According to the United States Census Bureau, the town has a total area of 36.4 square miles (94.2 km^{2}), of which 36.2 square miles (93.8 km^{2}) is land and 0.2 square mile (0.5 km^{2}) (0.49%) is water.

==Demographics==
At the 2000 census there were 2,762 people, 967 households, and 770 families living in the town. The population density was 76.3 people per square mile (29.5/km^{2}). There were 993 housing units at an average density of 27.4 per square mile (10.6/km^{2}). The racial makeup of the town was 97.68% White, 0.54% African American, 0.07% Native American, 0.54% Asian, 0.36% from other races, and 0.80% from two or more races. Hispanic or Latino of any race were 0.72%.

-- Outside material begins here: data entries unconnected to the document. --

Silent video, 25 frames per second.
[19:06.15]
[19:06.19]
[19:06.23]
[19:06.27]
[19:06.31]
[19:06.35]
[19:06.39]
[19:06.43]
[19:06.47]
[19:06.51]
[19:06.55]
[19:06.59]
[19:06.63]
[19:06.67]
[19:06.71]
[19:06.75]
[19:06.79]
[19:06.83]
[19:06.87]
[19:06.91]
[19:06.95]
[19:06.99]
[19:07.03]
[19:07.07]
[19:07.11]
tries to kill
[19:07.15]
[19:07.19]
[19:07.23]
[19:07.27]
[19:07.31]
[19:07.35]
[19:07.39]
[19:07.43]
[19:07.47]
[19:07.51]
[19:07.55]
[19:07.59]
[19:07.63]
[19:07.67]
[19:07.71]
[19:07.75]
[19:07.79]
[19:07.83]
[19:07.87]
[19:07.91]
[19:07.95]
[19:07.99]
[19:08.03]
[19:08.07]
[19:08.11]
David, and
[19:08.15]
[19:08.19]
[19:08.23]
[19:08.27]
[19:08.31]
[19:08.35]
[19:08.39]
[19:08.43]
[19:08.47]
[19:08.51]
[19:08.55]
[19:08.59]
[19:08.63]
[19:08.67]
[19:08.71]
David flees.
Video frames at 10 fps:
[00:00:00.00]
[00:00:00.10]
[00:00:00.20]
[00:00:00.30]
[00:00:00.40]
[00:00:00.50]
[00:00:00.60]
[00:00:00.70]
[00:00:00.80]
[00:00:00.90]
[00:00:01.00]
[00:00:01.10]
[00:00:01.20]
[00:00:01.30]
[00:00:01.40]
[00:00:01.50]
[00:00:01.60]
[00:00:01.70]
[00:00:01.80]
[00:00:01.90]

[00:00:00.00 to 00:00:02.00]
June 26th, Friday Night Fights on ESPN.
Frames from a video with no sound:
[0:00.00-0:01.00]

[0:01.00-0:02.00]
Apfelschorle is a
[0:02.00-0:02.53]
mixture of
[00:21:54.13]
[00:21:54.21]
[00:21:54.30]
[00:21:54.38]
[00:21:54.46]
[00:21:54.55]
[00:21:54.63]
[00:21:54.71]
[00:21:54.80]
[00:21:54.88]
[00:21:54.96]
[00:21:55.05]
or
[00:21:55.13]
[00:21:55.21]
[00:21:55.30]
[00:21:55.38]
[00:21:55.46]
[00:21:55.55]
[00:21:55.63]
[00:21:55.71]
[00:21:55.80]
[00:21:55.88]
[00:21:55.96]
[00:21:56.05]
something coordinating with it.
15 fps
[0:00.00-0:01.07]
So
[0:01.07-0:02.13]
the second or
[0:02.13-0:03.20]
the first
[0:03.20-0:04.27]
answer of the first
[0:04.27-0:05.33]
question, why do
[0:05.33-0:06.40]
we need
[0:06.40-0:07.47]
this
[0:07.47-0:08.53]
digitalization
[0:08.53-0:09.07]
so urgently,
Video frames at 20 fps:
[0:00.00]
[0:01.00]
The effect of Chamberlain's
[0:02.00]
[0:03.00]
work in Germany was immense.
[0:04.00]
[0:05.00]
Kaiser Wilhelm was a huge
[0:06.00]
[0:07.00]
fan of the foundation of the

Of the 967 households 41.2% had children under the age of 18 living with them, 72.7% were married couples living together, 3.8% had a female householder with no husband present, and 20.3% were non-families. 14.4% of households were one person and 4.3% were one person aged 65 or older. The average household size was 2.86 and the average family size was 3.20.

The age distribution was 30.1% under the age of 18, 5.5% from 18 to 24, 28.3% from 25 to 44, 28.6% from 45 to 64, and 7.5% 65 or older. The median age was 38 years. For every 100 females, there were 105.4 males. For every 100 females age 18 and over, there were 109.1 males.

The median household income was $68,663 and the median family income was $76,295. Males had a median income of $49,792 versus $31,674 for females. The per capita income for the town was $26,946. About 3.4% of families and 3.8% of the population were below the poverty line, including 3.0% of those under age 18 and 6.3% of those age 65 or over.

==Notable people==
- Bernard Esser, farmer, businessman, and politician.